Traditional psychographic analyses making use of surveys, focus groups, and in-depth interviews gather insight about consumers’ personalities, values, interests and lifestyles.
While qualitative data can be rich, these methods are long-winded, expensive, and labour-intensive.
Scaling such methods to very large or specific audiences is not feasible; thus, the application of such insights by brands is compromised in terms of generalization or real-time application.
Manual collection and interpretation of data could, then, in theory, lead to a great deal of human-error bias and less frequent updates of customer profiles.
Data Reliability and Self-Reporting Bias
Psychographic profiles are largely dependent on self-reporting, which is inherently subjective.
People may consciously or unconsciously report false interests because it is socially desirable or simply due to self-unawareness. Therefore, the findings may not represent true behaviour or preference.
This disjunction might mislead insights and in the end distort the effectiveness of segmentation and targeted campaigns.
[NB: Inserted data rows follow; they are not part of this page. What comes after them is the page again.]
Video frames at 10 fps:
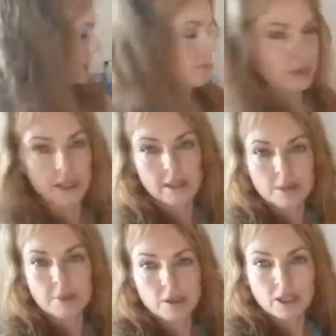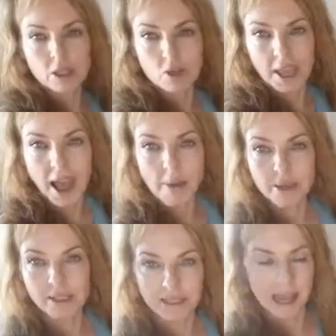completely building new
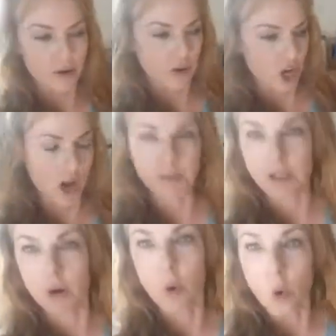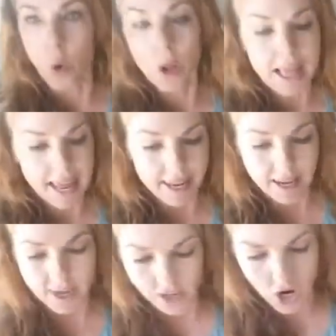cabinets, countertops, the whole
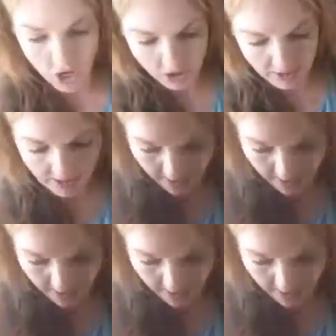9 yards.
Static and Outdated Profiles
One of the largest issues with traditional psychographic analyses is that they are static. Profiles built from one-time surveys or focus groups do not change with the customer.
In the fast-moving digital environment of today, consumer preferences can shift rapidly with trends, life events, or social influences; hence, in the absence of an active process to input continuous streams of data into analysis, traditional psychographic profiles can soon become outdated and irrelevant.
Limited Integration with Digital Behavior
Most of the psychographic techniques used today operate separately from behavior and transactional data-based systems.
This separation locks marketers from using an entirely integrated psychographic insight in a digital environment where real-time personalization is concerned.
The only thing left is make-theory by itself if psychographic data is not integrated into these digital touchpoints, such as e-commerce, social media, and mobile applications.
Difficulty in Measuring ROI
The other problem is directly linking psychographic segmentation with business results.
Though the psychographic insights would give a good foundation for creating and advertising, linking the changes created in conversion rates, customer retention, or revenue growth is not easy with conventional tools.
A lot can be lost in the way of justification for ongoing investments in traditional psychographic research based on a balance sheet of those results, not yet quantifiable.